Día 30. No hay como estar las veinticuatro horas del día en casa para que se me pierda todo. Y encima sin posibilidad de ir a la tienda a reponer. Desde que empezó el confinamiento me paso el día persiguiendo a mis dos únicos coleteros, uno marrón claro y otro azul, que aparecen y desparecen, como si cobraran vida propia y decidieran irse cada dos por tres de paseo, aunque sepan, como lo sabemos todos, que les pueden poner una multa.
Este pelo cada día más largo e indómito y ellos en paradero desconocido. Hoy he decidido declararlos fugitivos.
Lo mismo me pasa con las gafas. Me quito las de hipermétrope y unas cuantas patologías más para ponerme las que además me permiten leer la letra chica, y cuando quiero encontrarlas, ya no me acuerdo dónde las puse. ¿Encima de la pila de libros que tengo por recoger en el estudio? ¿En la repisa del lavamanos? ¿Las habré metido en la nevera?
Esa es siempre una buena opción, aunque, visto lo visto, estoy por pensar que se han conchabado con los coleteros y andan por ahí, de fiesta, mientras yo me desespero: como no las tengo puestas, el astigmatismo que me hace ver borroso obnubila mi mente, que se aturulla y protesta. Así, dice, ella, no hay forma de ver nada.

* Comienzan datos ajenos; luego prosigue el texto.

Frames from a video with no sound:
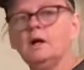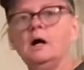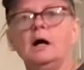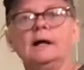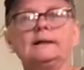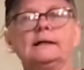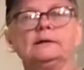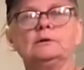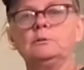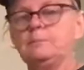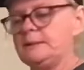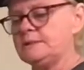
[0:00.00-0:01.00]
I cut a
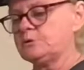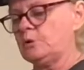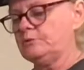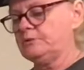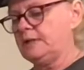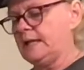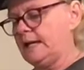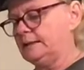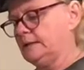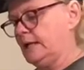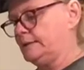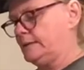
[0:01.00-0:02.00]
little piece off the
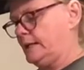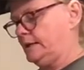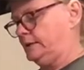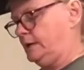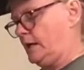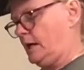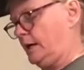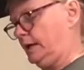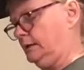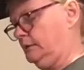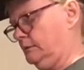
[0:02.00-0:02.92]
end, and then I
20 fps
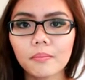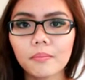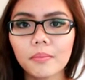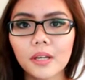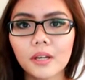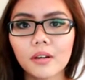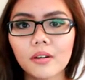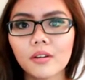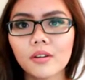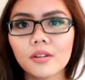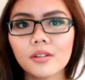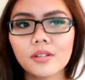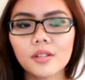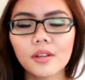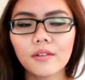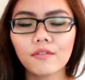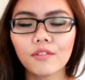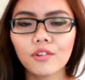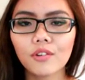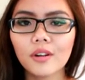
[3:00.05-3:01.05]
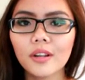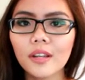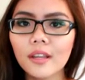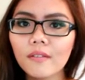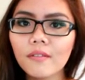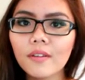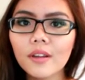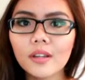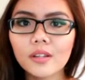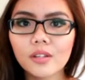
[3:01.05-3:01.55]
because if you
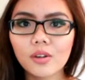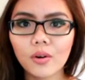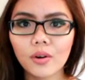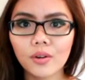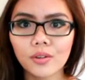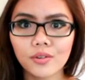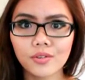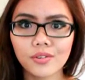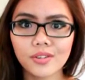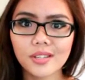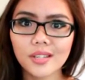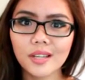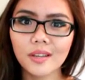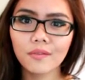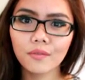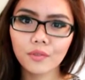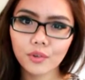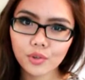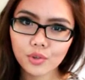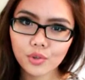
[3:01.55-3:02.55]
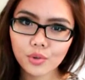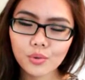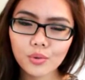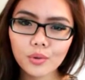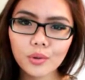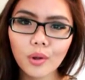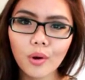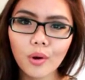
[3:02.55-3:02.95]
leave it on your skin for too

Lo único que no he perdido en los treinta días que llevo en casa es el teléfono móvil. Como si de una prolongación de mi mano se tratara, me acompaña a todas partes, esto es, a cada esquina de mi vivienda. Calladito, porque lo tengo en silencio, pero en continuo temblor que me avisa de la última novedad en chistes, poemas, canciones, dedicatorias, medidas sanitarias, iniciativas varias, verdades que en cuatro minutos se convierten en mentiras y viceversa.
Gracias a este aparatito (que llegué a odiar cuando tenía dos, y me pasaba la vida cerciorándome de que no los había perdido y de que no había novedades en el frente) ahora puedo seguir el crecimiento de mi sobrina Ena. Siempre me hace sonreír. Y, de paso, el crecimiento de los jardines ajenos, para envidia mía, sin más planta que una valiente orquídea sin flor. Solo hay una cosa que me consuela: con esas casas tan grandes, seguro que se les pierden muchas más cosas que a mí. Yo, al fin y al cabo, solo he extraviado unos tristes coleteros. Muy útiles, eso sí.
(Con la inigualable recomendación musical de Manolo Benítez).